Searching for a new church home reminds me much of the fairy tale Goldilocks and the three bears. Our family is Goldilocks, and I guess there are no bears in this story, but the churches become the bowls of porridge, the chairs and the lumpy beds. It’s very hard to find one that is just right for our family.
There are no bears.
We had a great church back home. We all loved going there. We weren’t hodunk involved like going to small groups or doing major volunteering, but I do feel that as far as the average family goes, ours is pretty religious and that I can honestly say I feel good about how Mr. Manic and I are raising our children to grow up to have some belief in a family faith. And that’s important to us. I was really sad to leave Trinity. The pastor was awesome; his messages made an impact on all of us; my kids would mention his sermons weeks later, they would TAKE something from the lessons, and that means something, when a kid can sit and listen in church and GET something out of it. To me, that means something important.
The music is a big part for our family too. Since Ajers plays guitar, and Tukey plays the piano, they are all interested in a band-led worship. No offense to anyone reading, but I want to worship my God with great music and loud noise. I always, always look in amazement at those people who are brave enough and God-loving enough who can raise their arms in praise while singing. I look at them and wonder what has taken hold of them to give them that kind of security and sense of freedom to just do that and not care what others think? Why can’t I be like that? I would look ridiculous. What do I care? I don’t know. Does admitting this make me look ridiculous? I wonder.
So, when we moved here, we started our church search. Hey, that’s an interesting rhyme. I found one right away that looked good on the outside. We went. It was too small. People were kind. But man, it was small, and I guess the word is rudimentary. The altar looked as if it was fashioned from a preschool playtime, and it shocked both Mr. Manic and me when during communion the pastor gave BABIES communion. WHAT? That is just not right. Even for someone as open and liberal as me, that really freaked me out. And it takes a LOT to freak me out. Right? This was a church that we all silently wished we could have walked out during the service. Had it been a bad movie, we would have walked out. But we couldn’t disrespect God and walk out of his place, even though none of us felt it was a place for us.

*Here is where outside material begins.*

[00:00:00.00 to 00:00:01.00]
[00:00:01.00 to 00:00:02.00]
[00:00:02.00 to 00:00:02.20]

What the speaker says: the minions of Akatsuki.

The next church we went to was, well, it was too … I’m not sure … OK, it was a bit too formal for us. It claimed to be contemporary, and the music was almost on track, but the pastor was in robes, and the place was really big. It had a Catholic feel to it, and before you yell, “What’s wrong with Catholicism?” NOTHING! I was raised Catholic. I went to Catholic school for 11 years. But this place also didn’t feel exactly right for us. We actually went to this church twice, and while we liked it, I felt like there might be a better place for us. We ventured out again.

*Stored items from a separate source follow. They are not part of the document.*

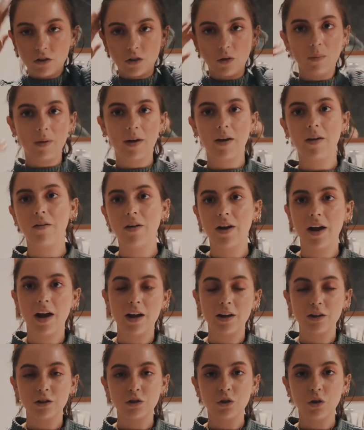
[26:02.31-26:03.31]

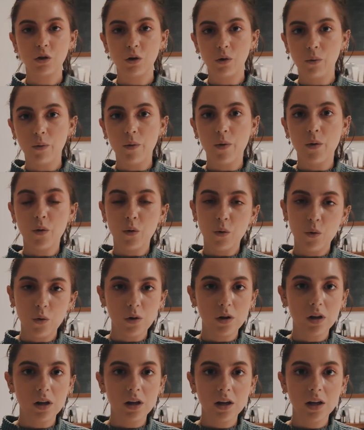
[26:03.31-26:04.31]
superior to
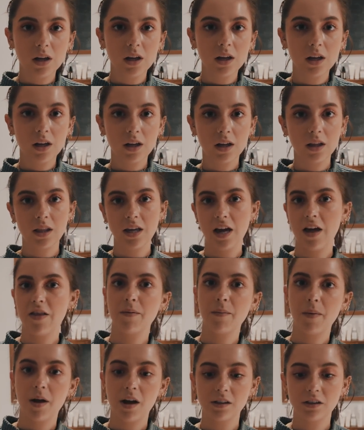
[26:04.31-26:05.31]
all the
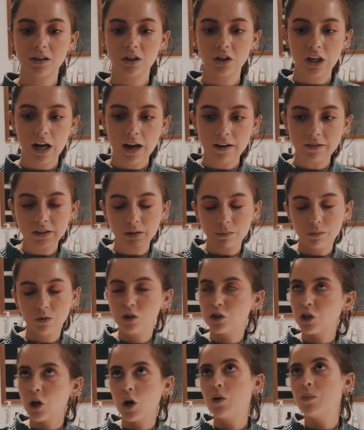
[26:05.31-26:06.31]
other master chefs. I'm
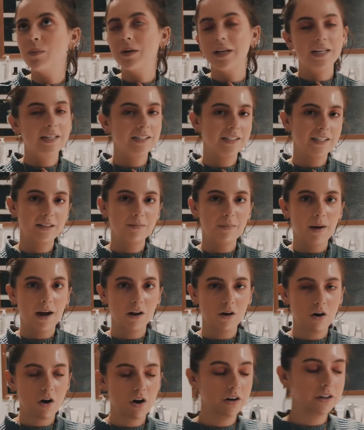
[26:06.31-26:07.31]
so pleased he's
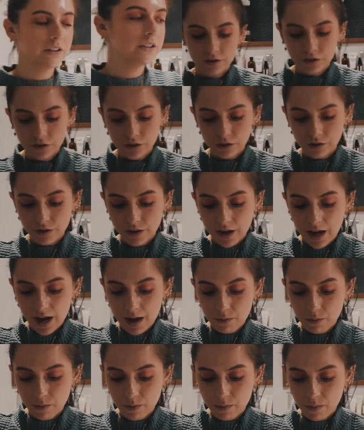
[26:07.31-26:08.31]
back on. So
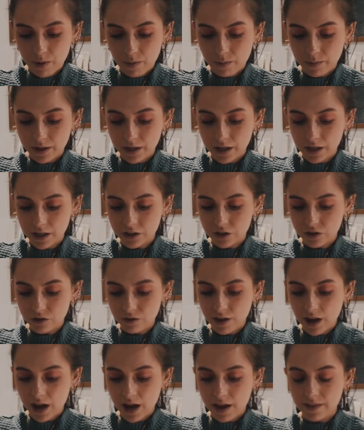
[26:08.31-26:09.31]
yeah, we're probably going to
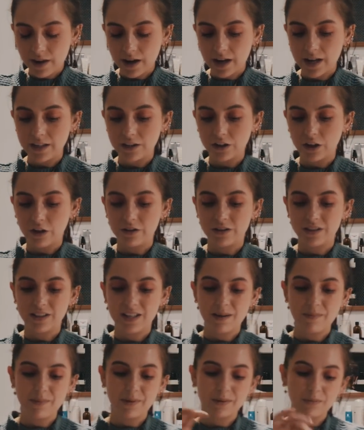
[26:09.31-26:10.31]
do that and then I need to go to
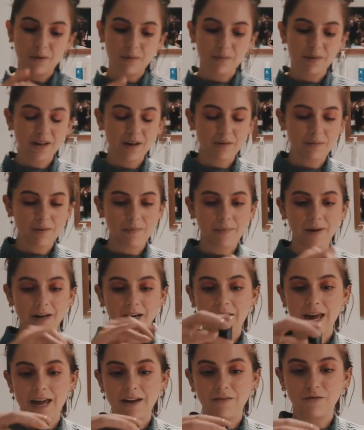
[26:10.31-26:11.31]
sleep. It's probably going to be a
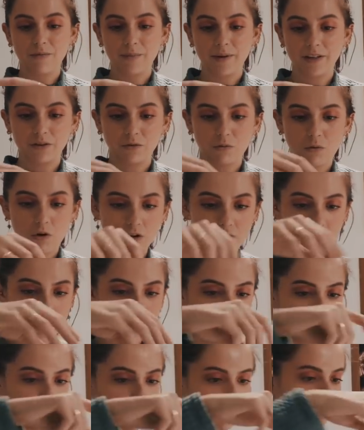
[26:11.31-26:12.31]
bit late for me to watch
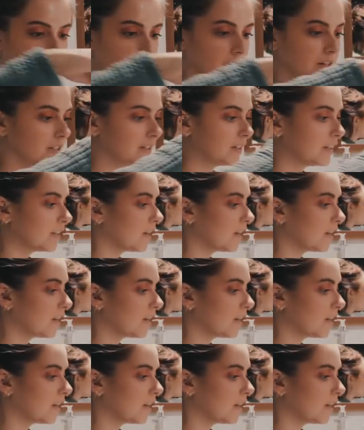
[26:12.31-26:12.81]
it to be honest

Next, we went to the Sam’s Club of churches. This one wasn’t a Lutheran Church, it had a huge band, and was too immense for us. The place was an estate, and I felt immediately displaced, like I would never find my place there, like I would be just another fish in the huge ocean of fish there. The ‘church’ was an auditorium. Not happening.
And then, we found a church that upon entering, we felt like it might work out. It wasn’t too big, it wasn’t too small. The music was nice, the pastor’s lesson was meaningful without being over-the-top, and he didn’t drone on and on. My kids didn’t sit there and fidget or roll their eyes, or kick each other while they waited for it to end, or ask me how much longer till it was over. They also had just opened another campus called MegaLife that was more music-based and so we went there to check it out last week and really, really liked it. Great music, great lesson, that ALL three of my kids talked freely about in the car on our way home. We spoke with some members on our way out, and it just gave us a really good feeling.
It takes a while for a church to feel like a home, but I think we’re going to give this one a chance. Just like it’s taken a while for our home here to feel like a home. But at five months in now, we’re given it a chance, and it’s finally feeling like home. I think God does have a plan for all of us, and He’s led us to the place we’re supposed to be, spiritually and physically. Maybe I do feel a bit like Goldilocks afterall.